Também as listas de espera para consultas têm impacto social. Sem consulta hospitalar, os utentes continuam dependentes de um médico de família que muitas vezes não existe: cerca de 1,6 milhões de portugueses estavam sem médico de família em meados de 2025. A falta de seguimento atempado impede diagnósticos precoces, sobretudo nas doenças oncológicas e cardíacas. A Entidade Reguladora da Saúde (ERS) verificou que 61,8 % das primeiras consultas de oncologia realizadas no segundo semestre de 2024 ultrapassaram o tempo máximo de resposta e que 53,1 % das consultas de outras especialidades também o fizeram. Estes números mostram que o problema atravessa todo o sistema.

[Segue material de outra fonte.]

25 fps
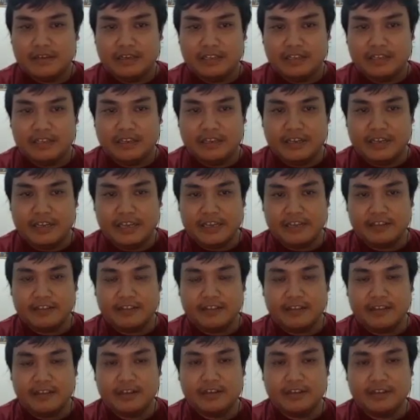the
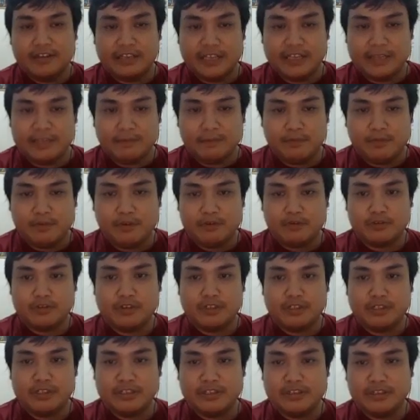earlier epochs,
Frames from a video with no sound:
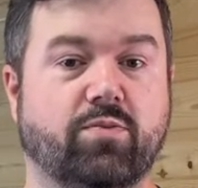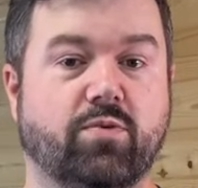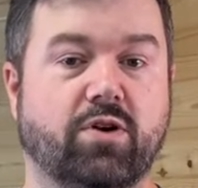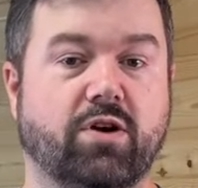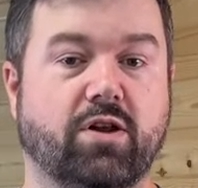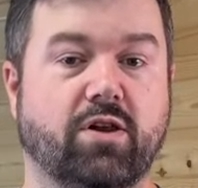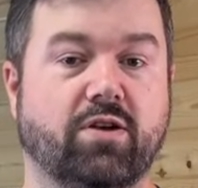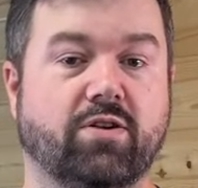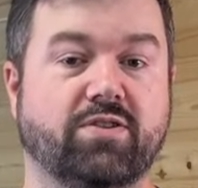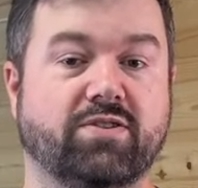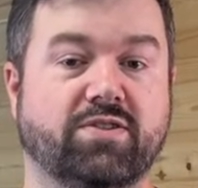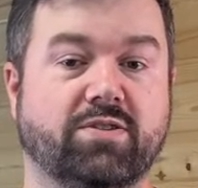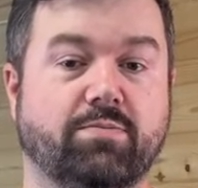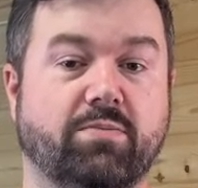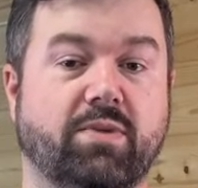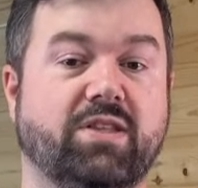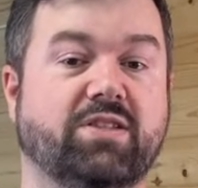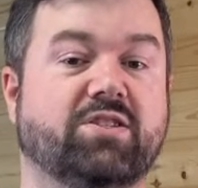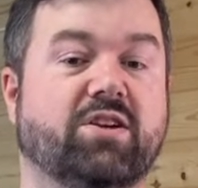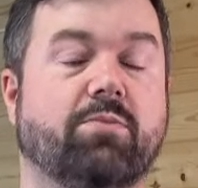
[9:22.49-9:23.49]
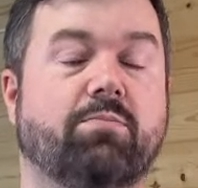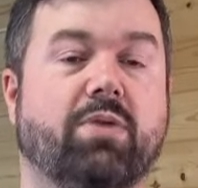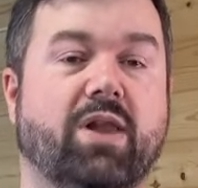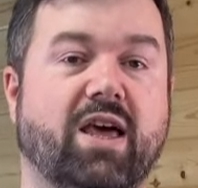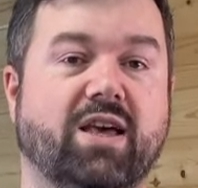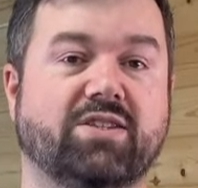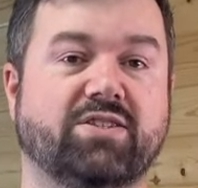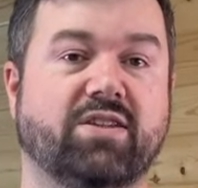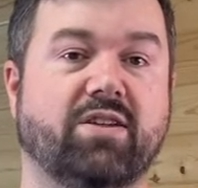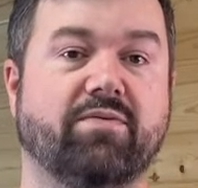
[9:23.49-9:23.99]
workloads means
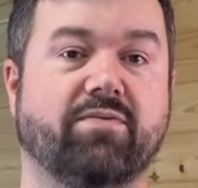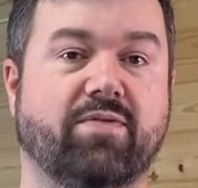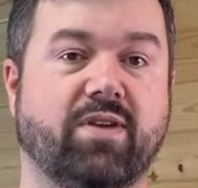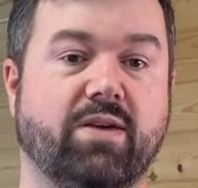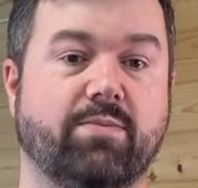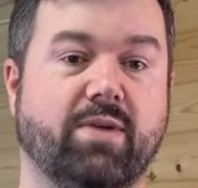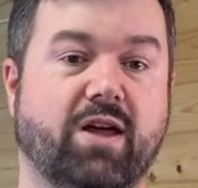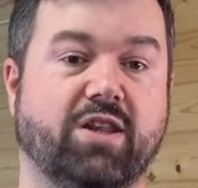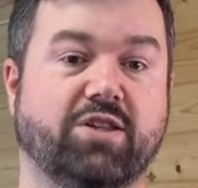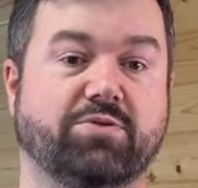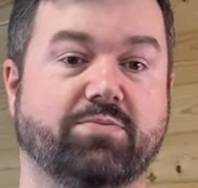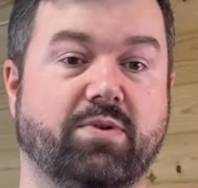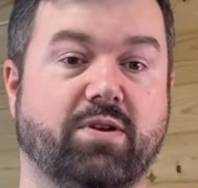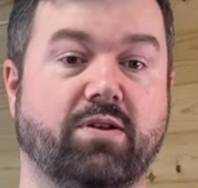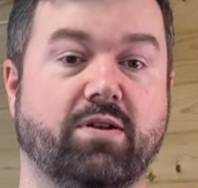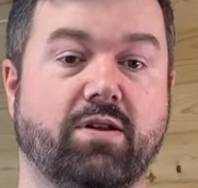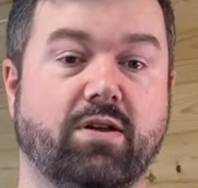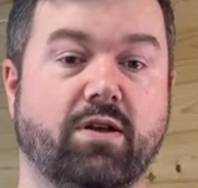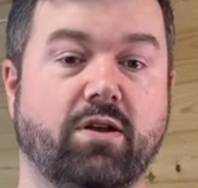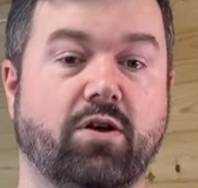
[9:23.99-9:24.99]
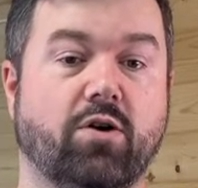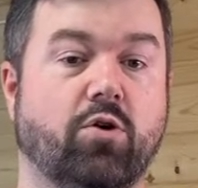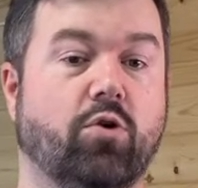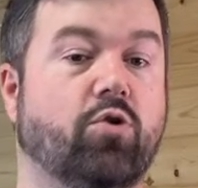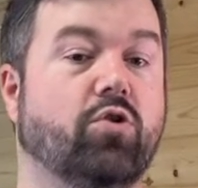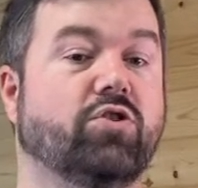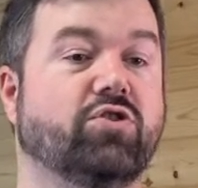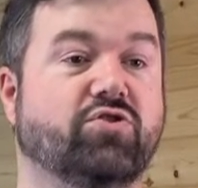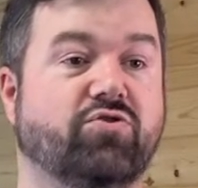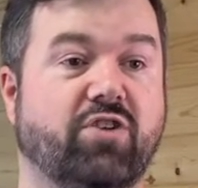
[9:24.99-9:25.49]
complexity in fleet management,
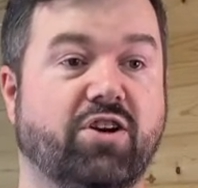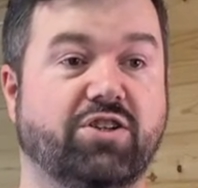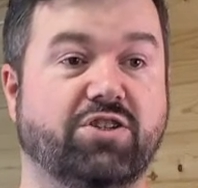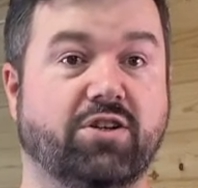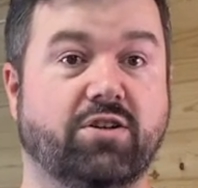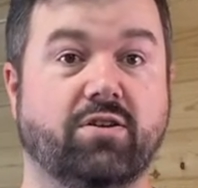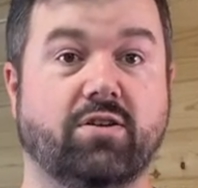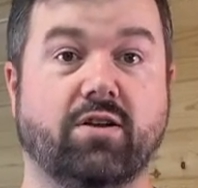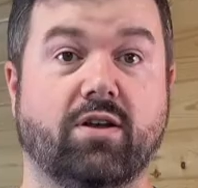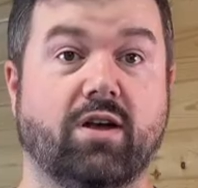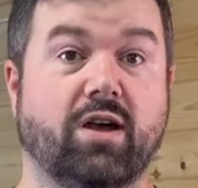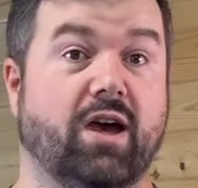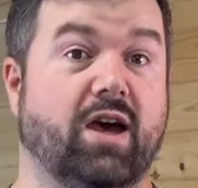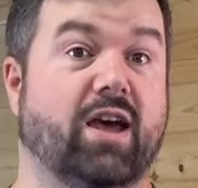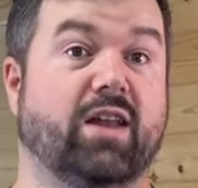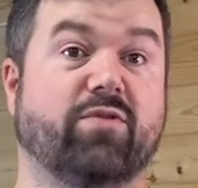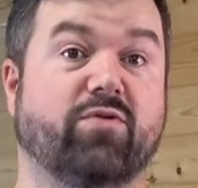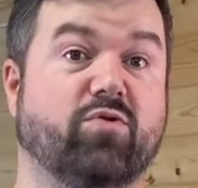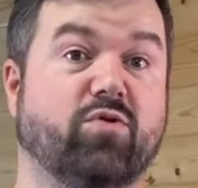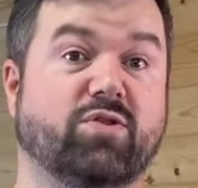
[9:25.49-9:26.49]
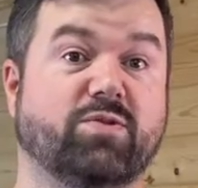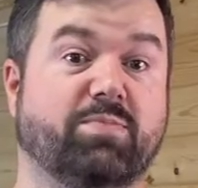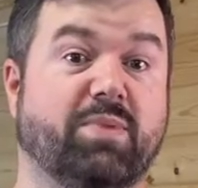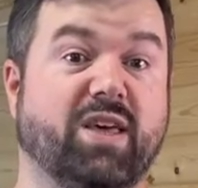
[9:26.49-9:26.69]
orchestration, and of course,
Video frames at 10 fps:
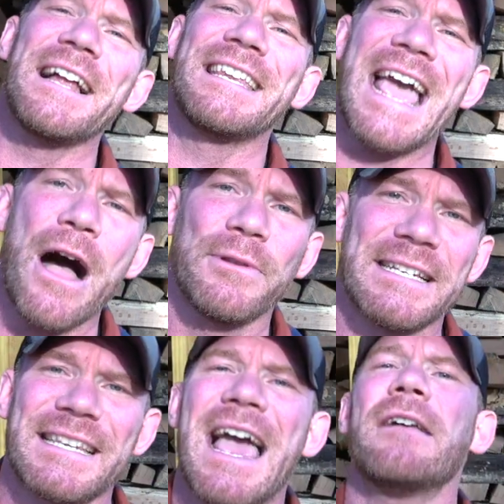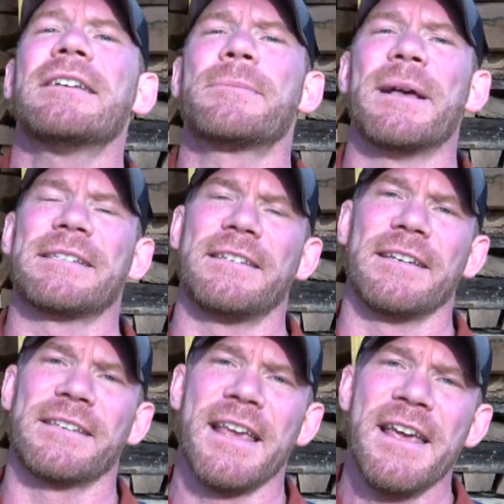gotten countless
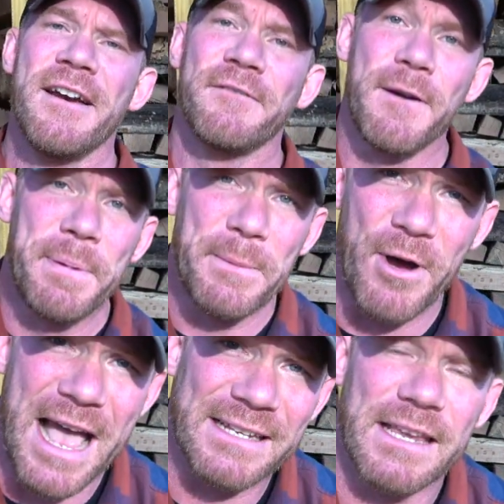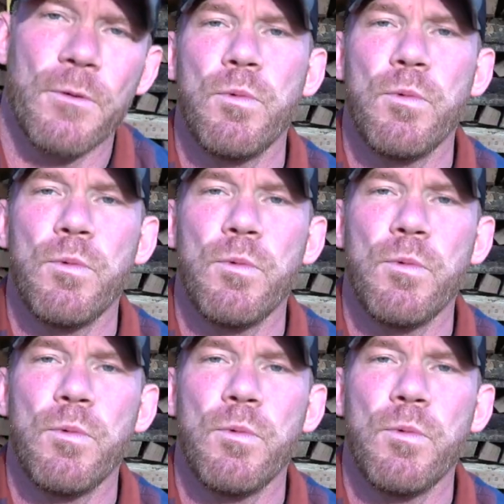messages from people asking,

Conclusão: a hora de recuperar a confiança

O drama das listas de espera no SNS traduz‑se em vidas em suspenso e perda de confiança no serviço público. Apesar de programas como o Oncostop terem demonstrado que é possível reduzir rapidamente as esperas em áreas críticas, os dados mostram um volume global de doentes que só diminuirá com uma reforma estrutural. A redução das categorias de prioridade e a criação do SINACC são passos na direção certa, mas exigem financiamento, planeamento e transparência para não se tornarem mera mudança administrativa. Mais do que mobilizar os privados para operar doentes fora de tempo, é urgente reforçar o SNS com profissionais, gestão flexível e mecanismos de prestação de contas. Caso contrário, continuará a ouvir‑se, de Norte a Sul, um lamento que se tornou refrão: “o SNS não me atende”.